Développer le projet et créer 1,2 million d’emplois

Difficile, à ce stade, de mesurer l’impact social et environnemental de ce plan. «Un programme d’une telle ampleur et d’une telle envergure ne peut être évalué deux ans seulement après son lancement. Nous ne devons pas le diaboliser, mais nous ne voulons pas dire que cela a été un succès retentissant», résume, prudent, Diego Pérez Salicrup, chercheur à l’Institut de recherche sur les écosystèmes et la durabilité de l’Université nationale autonome du Mexique (Unam).

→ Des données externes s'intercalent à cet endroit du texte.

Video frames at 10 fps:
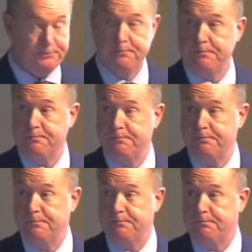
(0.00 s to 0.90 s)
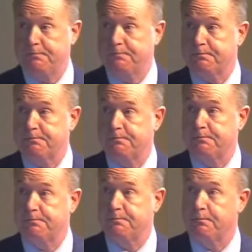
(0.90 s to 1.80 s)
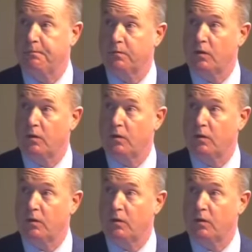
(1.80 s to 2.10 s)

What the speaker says: Nothing is said.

En dépit de ses failles, Amlo, lui, tient l’initiative pour une réussite indéniable, «le plus grand effort de reboisement au monde». Au point qu’en avril, lors du sommet virtuel sur le climat, il a proposé au président des États-Unis, Joe Biden, d’en appuyer l’extension à d’autres pays comme le Salvador, le Honduras et le Guatemala. «La proposition est qu’ensemble nous étendions ce programme dans le sud-est du Mexique et en Amérique centrale pour planter 3 000 millions d’arbres supplémentaires et générer 1,2 million d’emplois. Le phénomène migratoire, comme nous le savons tous, ne se résout pas par des mesures coercitives, mais par la justice et le bien-être», a-t-il plaidé, alors que Washington tient à externaliser ses frontières en sous-traitant à son voisin l’endiguement des flux de populations en provenance d’Amérique centrale.

Après trois ou quatre ans, a suggéré le président mexicain, les participants au programme pourraient prétendre à un visa de travail temporaire. Fin de non-recevoir: «Ce n’est pas une conversation sur la migration. C’est une conversation sur le changement climatique», a fait valoir l’administration américaine.